Minute d.5-10 after, close the second multiport valve and pressure valve, open the 3rd heater strip on the 3rd condenser pipe, the 3rd condenser pipe is made to be heated to 50 DEG C, volatile organic matter now in the 3rd condenser pipe all changes gaseous state into, and be loaded into the second chromatograph by carrier gas source of the gas and carry out detection and analyze, complete the detection analysis containing six carbon atom and above volatile organic compounds in atmospheric sample;

E. simultaneously, after quantitative set by reaching at sampling quantity, control the first multiport valve and the second multiport valve, open the second heater strip on the second condenser pipe, make temperature increase in the second condenser pipe to 50 DEG C, make the solid-state volatile organic matter in the second condenser pipe change gaseous state into, and be loaded into the first chromatograph by carrier gas source of the gas and carry out detection and analyze, complete the detection analysis containing five carbon atoms and following volatile organic matter in atmospheric sample;

F. after completing said process, stop the refrigerating state of environmental chamber at low temperature, open the first heater strip, the second heater strip and the 3rd heater strip, the first condenser pipe, the second condenser pipe and the 3rd condenser pipe temperature is made to be elevated to 300 DEG C, control the first multiport valve, the second multiport valve, the 3rd multiport valve and the 4th multiport valve, blowback source of the gas is communicated with the second condenser pipe and the 3rd condenser pipe, and is communicated with the first condenser pipe, carry out blowback cleaning, purge gas is emptying by the first multiport valve;

G. after blowback process completes, close the first heater strip, the second heater strip and the 3rd heater strip, and reopen environmental chamber at low temperature and make it be in refrigerating state, make the first refrigeration cavity, second refrigeration cavity and the 3rd refrigeration cavity reach set temperature, for next time sampling and condensation concentration ready.

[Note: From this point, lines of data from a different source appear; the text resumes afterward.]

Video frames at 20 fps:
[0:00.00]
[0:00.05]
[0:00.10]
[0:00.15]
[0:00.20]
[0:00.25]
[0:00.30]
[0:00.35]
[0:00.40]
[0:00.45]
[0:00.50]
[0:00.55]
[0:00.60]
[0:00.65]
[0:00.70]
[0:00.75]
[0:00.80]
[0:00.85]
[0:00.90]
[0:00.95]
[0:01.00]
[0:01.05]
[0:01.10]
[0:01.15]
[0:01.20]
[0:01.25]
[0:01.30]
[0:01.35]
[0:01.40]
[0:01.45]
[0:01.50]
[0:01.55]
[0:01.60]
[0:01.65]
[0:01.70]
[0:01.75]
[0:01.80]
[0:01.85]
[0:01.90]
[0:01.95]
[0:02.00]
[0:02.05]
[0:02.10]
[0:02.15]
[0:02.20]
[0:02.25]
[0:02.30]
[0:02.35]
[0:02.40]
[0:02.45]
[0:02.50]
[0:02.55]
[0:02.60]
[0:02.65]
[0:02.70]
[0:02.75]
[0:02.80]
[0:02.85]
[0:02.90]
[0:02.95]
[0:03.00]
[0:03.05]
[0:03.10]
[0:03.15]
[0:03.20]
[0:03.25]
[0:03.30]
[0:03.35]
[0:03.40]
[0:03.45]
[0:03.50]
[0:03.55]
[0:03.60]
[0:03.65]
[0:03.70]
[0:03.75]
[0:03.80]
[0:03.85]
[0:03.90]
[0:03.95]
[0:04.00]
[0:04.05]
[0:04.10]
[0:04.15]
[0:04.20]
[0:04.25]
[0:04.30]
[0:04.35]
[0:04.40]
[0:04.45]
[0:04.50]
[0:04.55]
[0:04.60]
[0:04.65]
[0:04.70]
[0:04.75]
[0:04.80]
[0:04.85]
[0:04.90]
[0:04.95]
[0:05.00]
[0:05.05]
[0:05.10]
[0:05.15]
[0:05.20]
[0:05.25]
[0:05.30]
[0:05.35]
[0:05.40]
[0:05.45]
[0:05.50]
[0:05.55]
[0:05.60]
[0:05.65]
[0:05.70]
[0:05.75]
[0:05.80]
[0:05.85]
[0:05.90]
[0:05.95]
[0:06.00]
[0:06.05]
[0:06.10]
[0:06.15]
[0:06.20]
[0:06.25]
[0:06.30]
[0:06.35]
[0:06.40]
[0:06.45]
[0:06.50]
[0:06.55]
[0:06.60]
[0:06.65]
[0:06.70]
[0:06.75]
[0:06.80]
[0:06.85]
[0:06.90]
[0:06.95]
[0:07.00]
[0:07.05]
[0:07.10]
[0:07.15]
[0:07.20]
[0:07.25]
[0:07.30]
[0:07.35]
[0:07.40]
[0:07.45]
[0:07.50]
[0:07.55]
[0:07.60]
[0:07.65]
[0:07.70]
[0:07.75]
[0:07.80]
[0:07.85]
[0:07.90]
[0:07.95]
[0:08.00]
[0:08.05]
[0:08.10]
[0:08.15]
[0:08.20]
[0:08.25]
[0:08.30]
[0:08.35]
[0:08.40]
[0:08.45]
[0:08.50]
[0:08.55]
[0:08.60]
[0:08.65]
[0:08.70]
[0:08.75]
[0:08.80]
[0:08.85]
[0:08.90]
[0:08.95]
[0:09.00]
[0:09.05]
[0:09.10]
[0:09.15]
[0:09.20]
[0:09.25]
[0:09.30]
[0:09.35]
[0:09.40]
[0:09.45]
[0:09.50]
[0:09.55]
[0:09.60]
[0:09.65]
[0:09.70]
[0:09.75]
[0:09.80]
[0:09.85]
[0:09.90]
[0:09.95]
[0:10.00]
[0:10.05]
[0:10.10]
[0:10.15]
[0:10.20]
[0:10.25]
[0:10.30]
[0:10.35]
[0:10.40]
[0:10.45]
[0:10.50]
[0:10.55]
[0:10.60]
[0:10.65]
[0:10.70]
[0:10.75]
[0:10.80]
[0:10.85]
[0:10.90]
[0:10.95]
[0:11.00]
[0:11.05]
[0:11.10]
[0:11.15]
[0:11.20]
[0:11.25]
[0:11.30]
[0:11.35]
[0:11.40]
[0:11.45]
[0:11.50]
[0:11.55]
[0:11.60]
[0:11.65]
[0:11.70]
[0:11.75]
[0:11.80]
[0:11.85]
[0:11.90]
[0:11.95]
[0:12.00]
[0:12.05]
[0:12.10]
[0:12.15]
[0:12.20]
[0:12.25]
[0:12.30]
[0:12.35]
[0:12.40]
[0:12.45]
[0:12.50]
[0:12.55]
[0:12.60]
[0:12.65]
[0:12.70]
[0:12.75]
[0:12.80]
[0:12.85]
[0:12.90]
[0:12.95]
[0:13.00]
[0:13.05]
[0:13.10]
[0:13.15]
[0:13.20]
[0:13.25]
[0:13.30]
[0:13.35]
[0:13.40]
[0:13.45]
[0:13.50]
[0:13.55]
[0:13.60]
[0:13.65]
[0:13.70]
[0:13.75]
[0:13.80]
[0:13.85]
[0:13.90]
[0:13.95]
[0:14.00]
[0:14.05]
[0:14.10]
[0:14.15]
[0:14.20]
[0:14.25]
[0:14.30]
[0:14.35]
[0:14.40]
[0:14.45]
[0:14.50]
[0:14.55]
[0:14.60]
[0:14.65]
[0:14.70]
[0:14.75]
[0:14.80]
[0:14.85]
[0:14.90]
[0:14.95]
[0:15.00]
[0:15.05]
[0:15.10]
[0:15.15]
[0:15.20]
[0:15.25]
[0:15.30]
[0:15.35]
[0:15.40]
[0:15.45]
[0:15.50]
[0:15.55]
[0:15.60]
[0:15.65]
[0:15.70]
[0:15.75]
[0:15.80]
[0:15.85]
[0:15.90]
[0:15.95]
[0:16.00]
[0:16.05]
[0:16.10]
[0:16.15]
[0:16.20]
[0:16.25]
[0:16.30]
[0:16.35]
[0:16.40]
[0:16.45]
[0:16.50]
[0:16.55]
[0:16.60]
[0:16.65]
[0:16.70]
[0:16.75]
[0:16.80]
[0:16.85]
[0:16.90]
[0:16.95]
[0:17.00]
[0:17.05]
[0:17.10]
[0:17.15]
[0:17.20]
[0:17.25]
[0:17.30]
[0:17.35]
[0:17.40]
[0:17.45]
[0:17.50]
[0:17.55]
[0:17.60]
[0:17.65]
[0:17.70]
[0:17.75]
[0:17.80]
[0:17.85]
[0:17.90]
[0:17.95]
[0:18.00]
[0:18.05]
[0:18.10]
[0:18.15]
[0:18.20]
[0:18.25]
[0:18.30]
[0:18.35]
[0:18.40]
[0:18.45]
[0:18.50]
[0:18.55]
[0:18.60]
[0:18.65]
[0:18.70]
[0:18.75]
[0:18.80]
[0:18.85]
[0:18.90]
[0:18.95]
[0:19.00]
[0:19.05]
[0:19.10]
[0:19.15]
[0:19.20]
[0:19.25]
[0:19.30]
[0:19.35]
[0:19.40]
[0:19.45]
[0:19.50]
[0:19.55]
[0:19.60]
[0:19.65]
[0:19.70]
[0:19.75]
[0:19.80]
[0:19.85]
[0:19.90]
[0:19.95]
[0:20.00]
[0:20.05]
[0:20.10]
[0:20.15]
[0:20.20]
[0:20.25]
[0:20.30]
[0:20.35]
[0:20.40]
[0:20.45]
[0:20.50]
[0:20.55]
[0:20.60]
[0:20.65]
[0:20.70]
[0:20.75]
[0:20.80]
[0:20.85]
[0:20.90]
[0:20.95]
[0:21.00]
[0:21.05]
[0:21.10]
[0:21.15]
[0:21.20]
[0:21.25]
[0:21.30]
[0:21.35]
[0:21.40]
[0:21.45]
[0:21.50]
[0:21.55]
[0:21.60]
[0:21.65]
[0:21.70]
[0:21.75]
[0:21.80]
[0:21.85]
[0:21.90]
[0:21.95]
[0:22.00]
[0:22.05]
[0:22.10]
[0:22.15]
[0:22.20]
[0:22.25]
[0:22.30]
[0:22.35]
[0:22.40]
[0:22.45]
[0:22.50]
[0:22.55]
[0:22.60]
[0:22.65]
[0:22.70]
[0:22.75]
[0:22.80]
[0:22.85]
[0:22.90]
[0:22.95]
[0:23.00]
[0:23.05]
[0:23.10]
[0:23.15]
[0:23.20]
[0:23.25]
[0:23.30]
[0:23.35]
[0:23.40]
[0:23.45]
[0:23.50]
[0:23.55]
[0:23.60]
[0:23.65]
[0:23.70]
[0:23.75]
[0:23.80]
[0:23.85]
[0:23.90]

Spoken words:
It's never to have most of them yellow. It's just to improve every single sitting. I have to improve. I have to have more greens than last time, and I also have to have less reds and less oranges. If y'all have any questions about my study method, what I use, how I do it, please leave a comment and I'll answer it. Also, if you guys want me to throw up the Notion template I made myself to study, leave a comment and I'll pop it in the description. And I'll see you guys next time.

10. the sampling and analyzing method of atmospheric volatile organic compounds sampling analysis device as claimed in claim 9, is characterized in that, further comprising the steps of between step b and step c:

B1. the first multiport valve is controlled, control the second multiport valve, the gas disconnecting mass flowmeter and the first condenser pipe flows, make the first condenser pipe and semipermeable partition except cross current, opening pressure valve makes semipermeable partition remove in water pipe to keep certain malleation, opens the first heater strip in the first refrigeration cavity, makes the temperature of the first condenser pipe in the first refrigeration cavity be raised to 50 DEG C, and control the first multiport valve, carrier gas source of the gas is communicated with the first condenser pipe; 50 DEG C are heated in first condenser pipe, now, water is in liquid state, and other is condensed in the volatile organic components in the first condenser pipe, transfer in gas phase after being heated to 50 DEG C of gasifications, and purged into semipermeable partition except dewatering further in water pipe by carrier gas source of the gas, carrier gas is emptying by the second multiport valve.